- ASSIGNED TASK
Each line from the first entry to the line with "[1:00:30.40]", both included, is to be returned unchanged, with any pictures dropped.

- GIVEN ENTRIES

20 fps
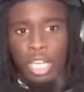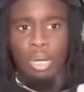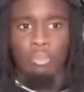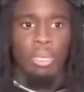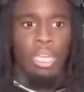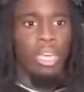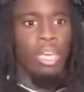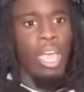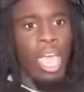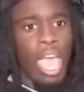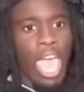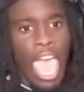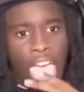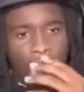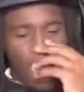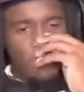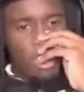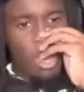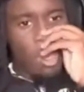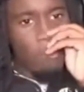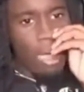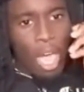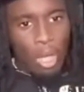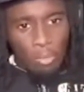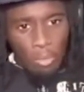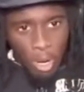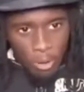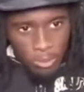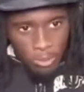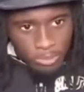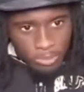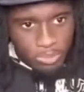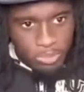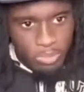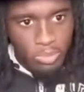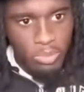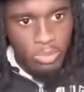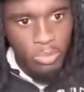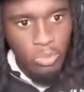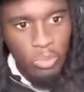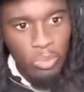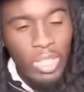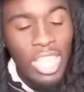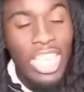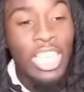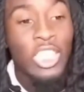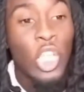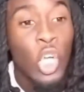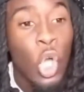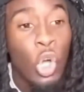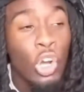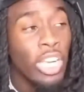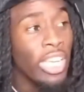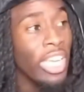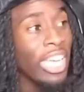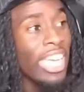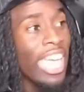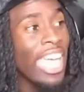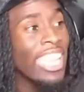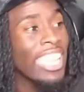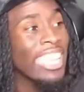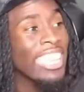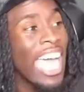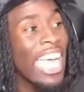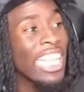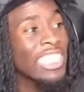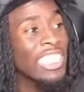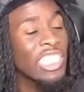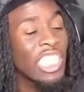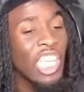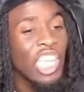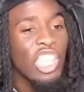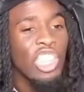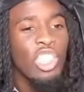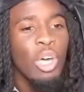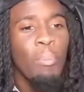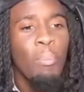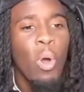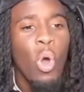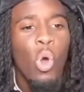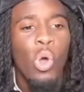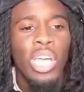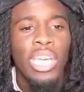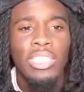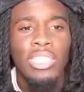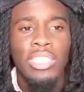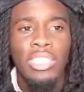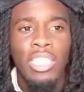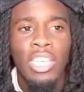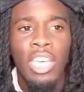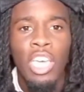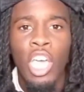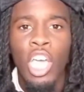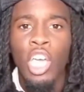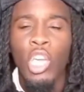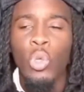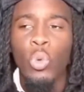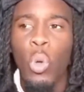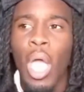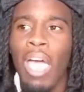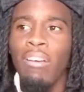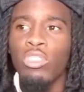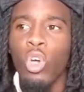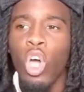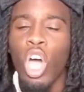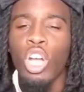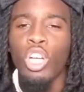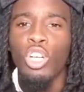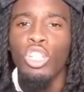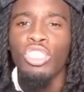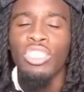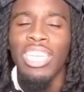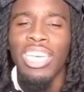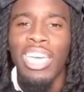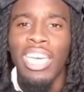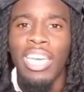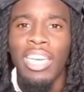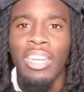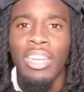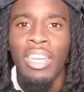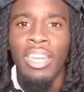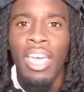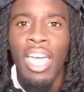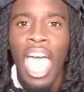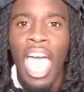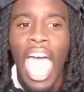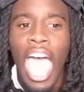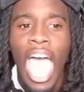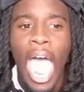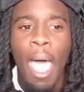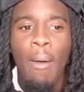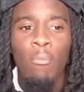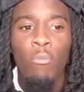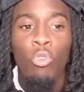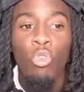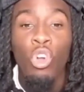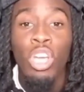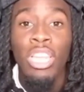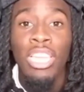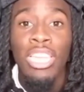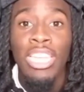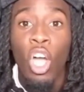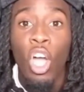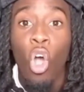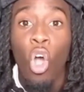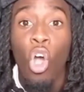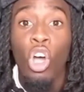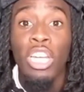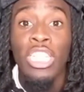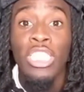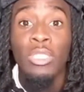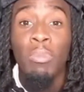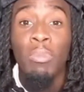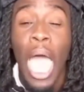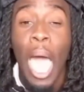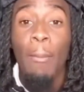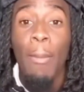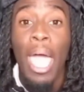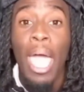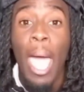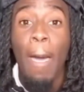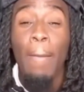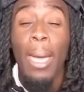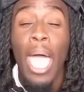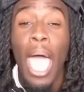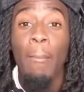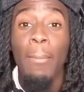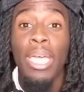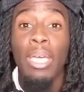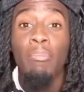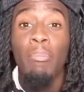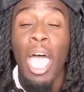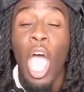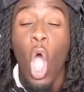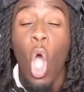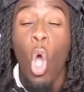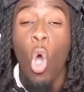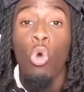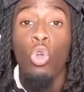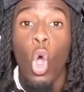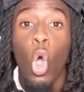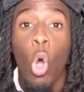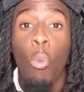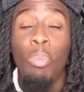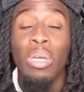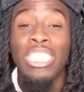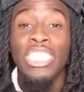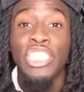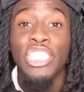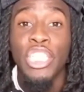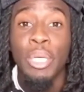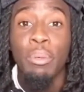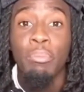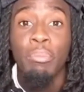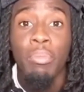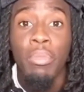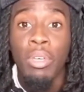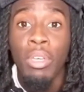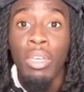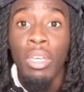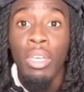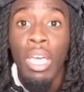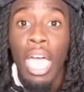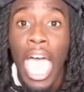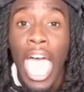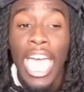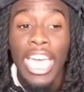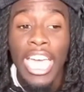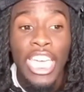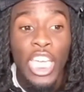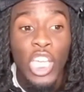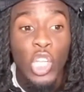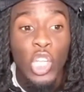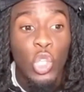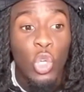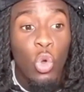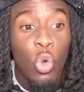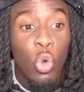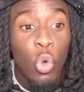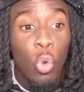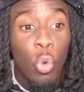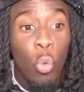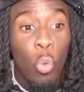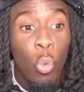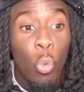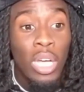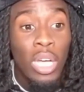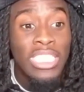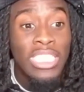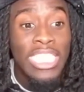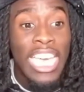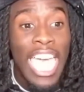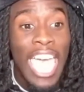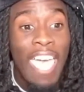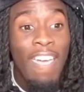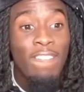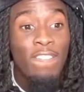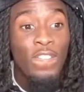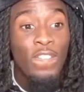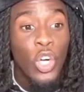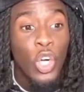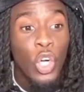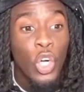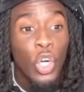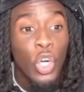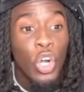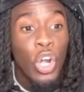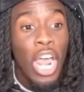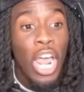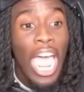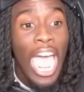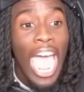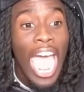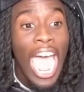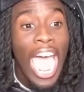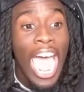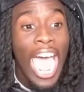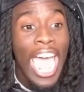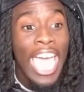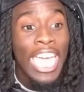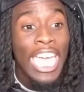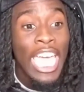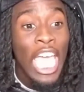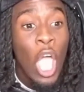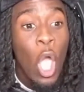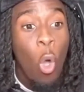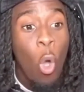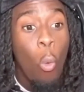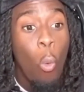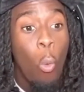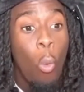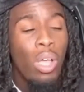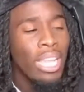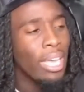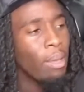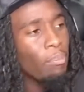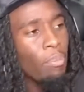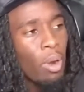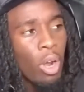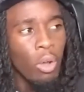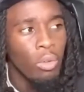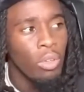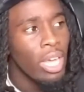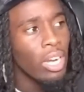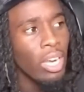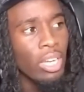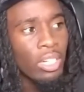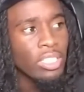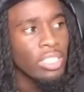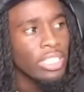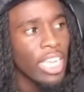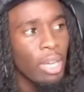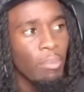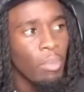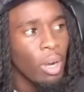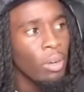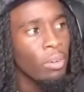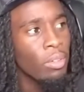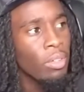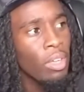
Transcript: be a heavy amount, bro. So go to Kick, and that's the point. You have to understand. I'm really on this. I'm I'm, I'm in my own open gym. I can do whatever I. Like, bro, you gotta understand, bro.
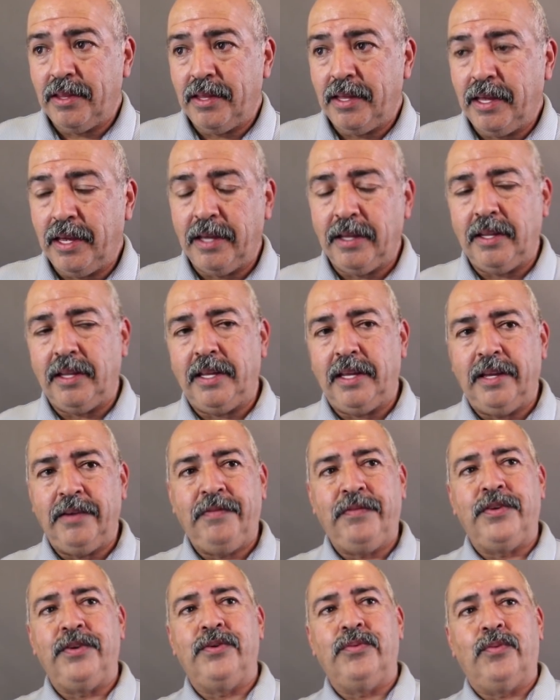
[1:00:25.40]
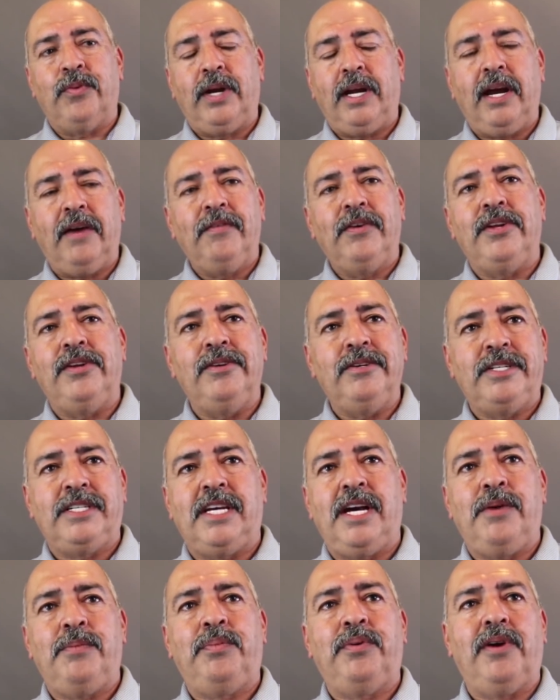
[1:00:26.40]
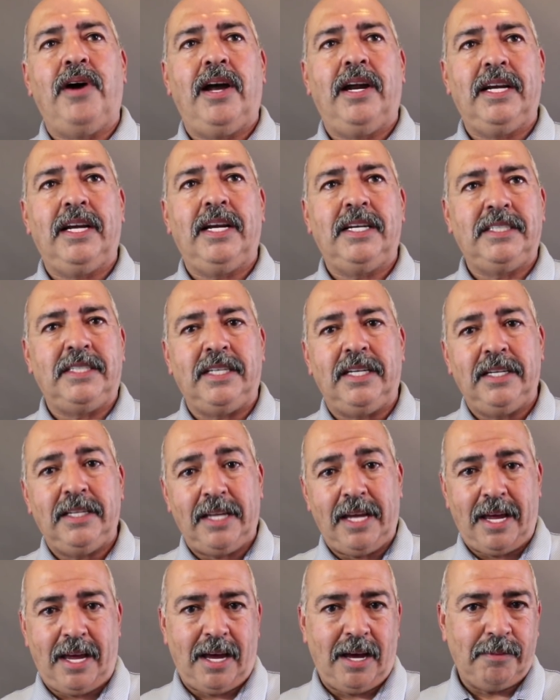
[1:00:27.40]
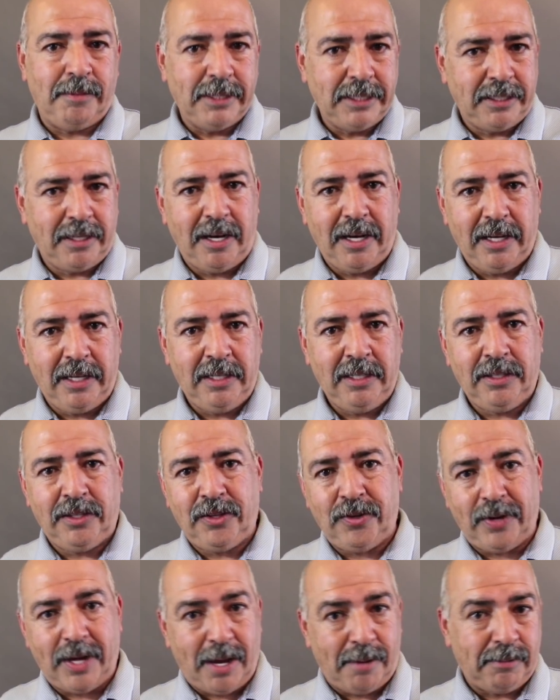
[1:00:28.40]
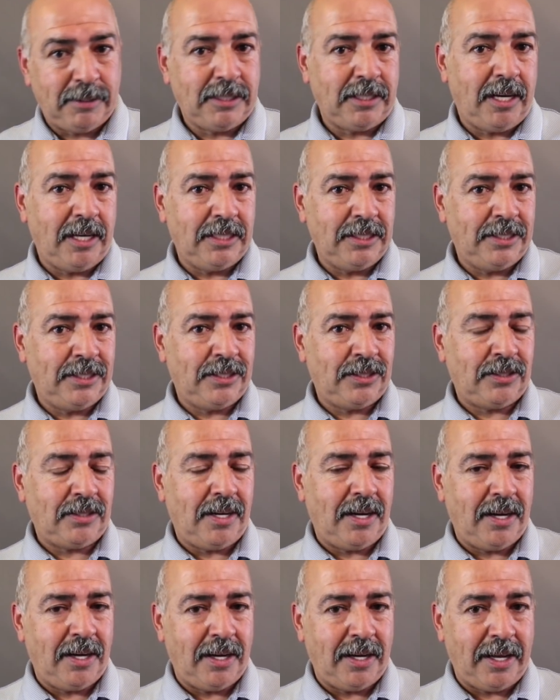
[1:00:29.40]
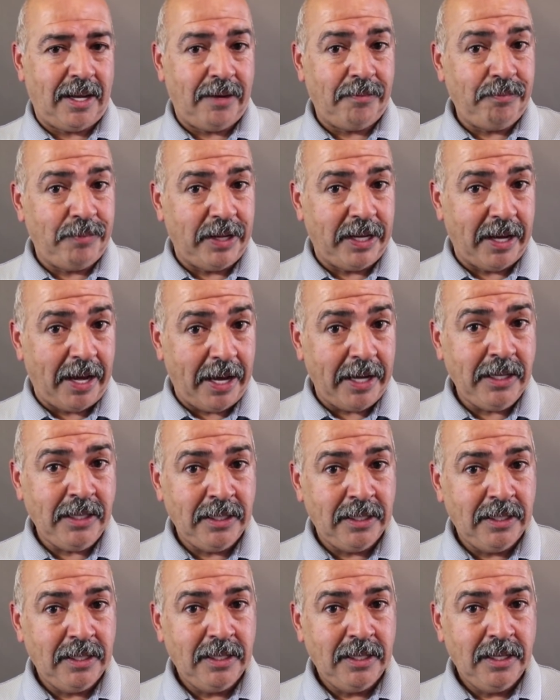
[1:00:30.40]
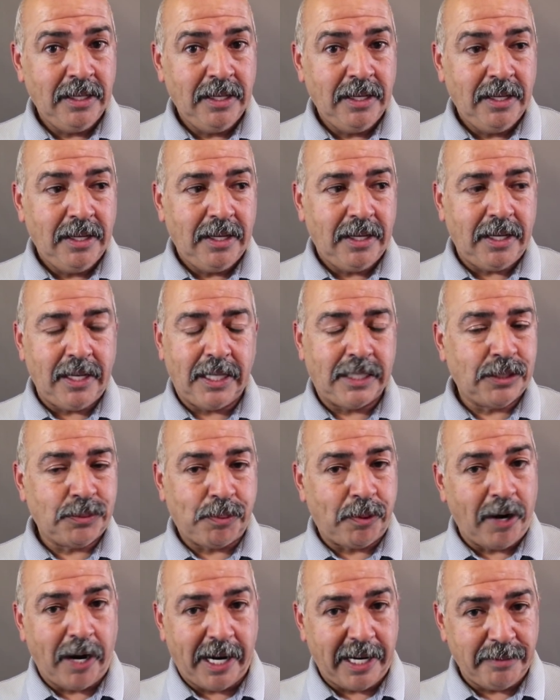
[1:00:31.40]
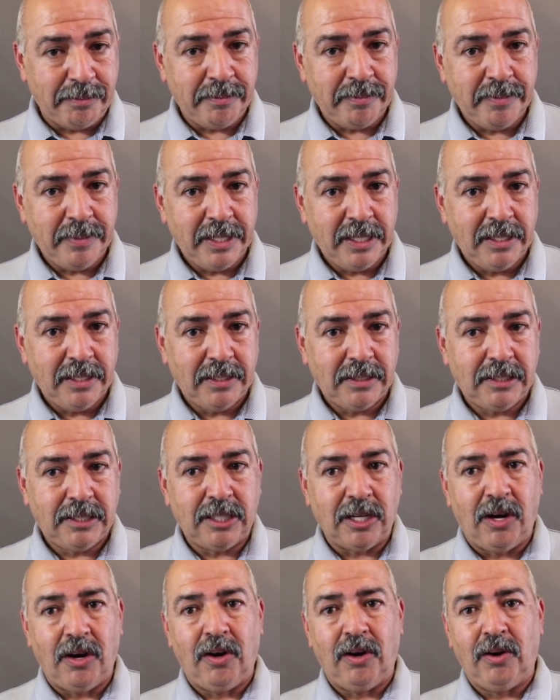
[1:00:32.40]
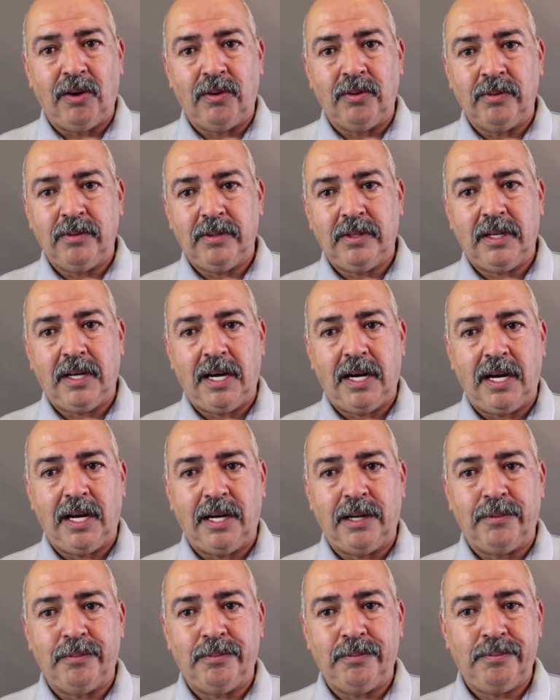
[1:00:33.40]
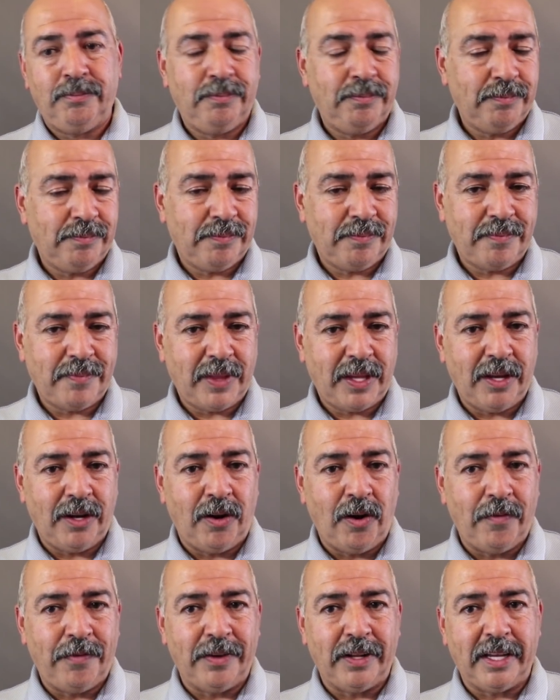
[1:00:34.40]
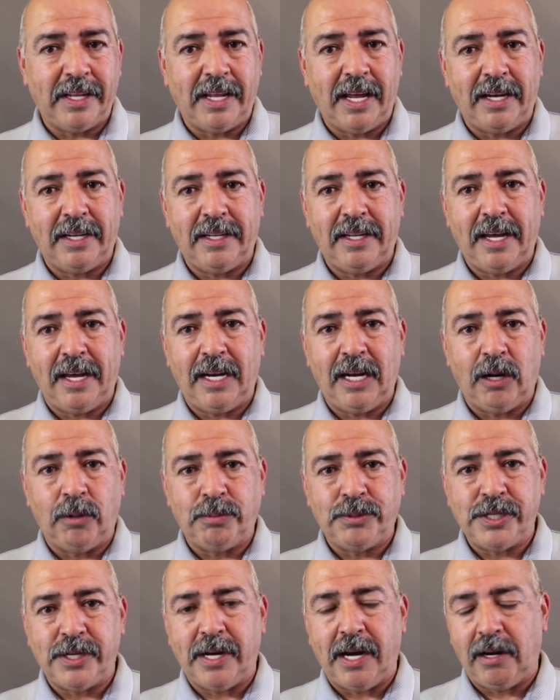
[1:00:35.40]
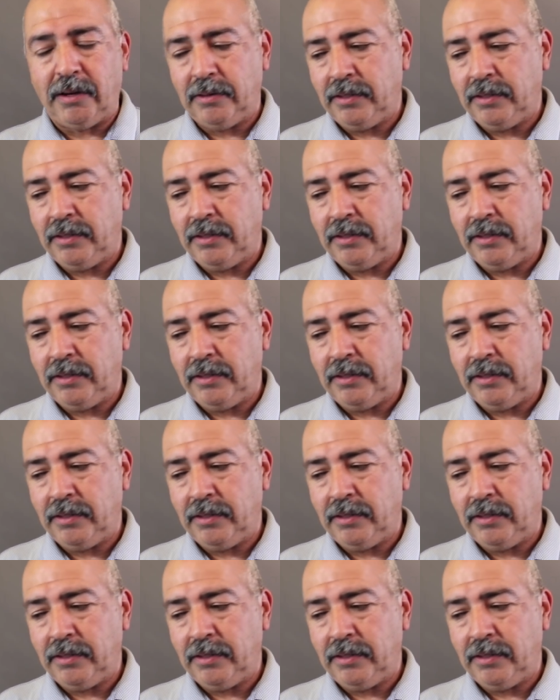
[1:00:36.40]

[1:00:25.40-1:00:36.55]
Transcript: if you whenever you send products into Amazon to Amazon's FBA, it's Prime. So hopefully that helps you out,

- WORKED SOLUTION
20 fps
Transcript: be a heavy amount, bro. So go to Kick, and that's the point. You have to understand. I'm really on this. I'm I'm, I'm in my own open gym. I can do whatever I. Like, bro, you gotta understand, bro.
[1:00:25.40]
[1:00:26.40]
[1:00:27.40]
[1:00:28.40]
[1:00:29.40]
[1:00:30.40]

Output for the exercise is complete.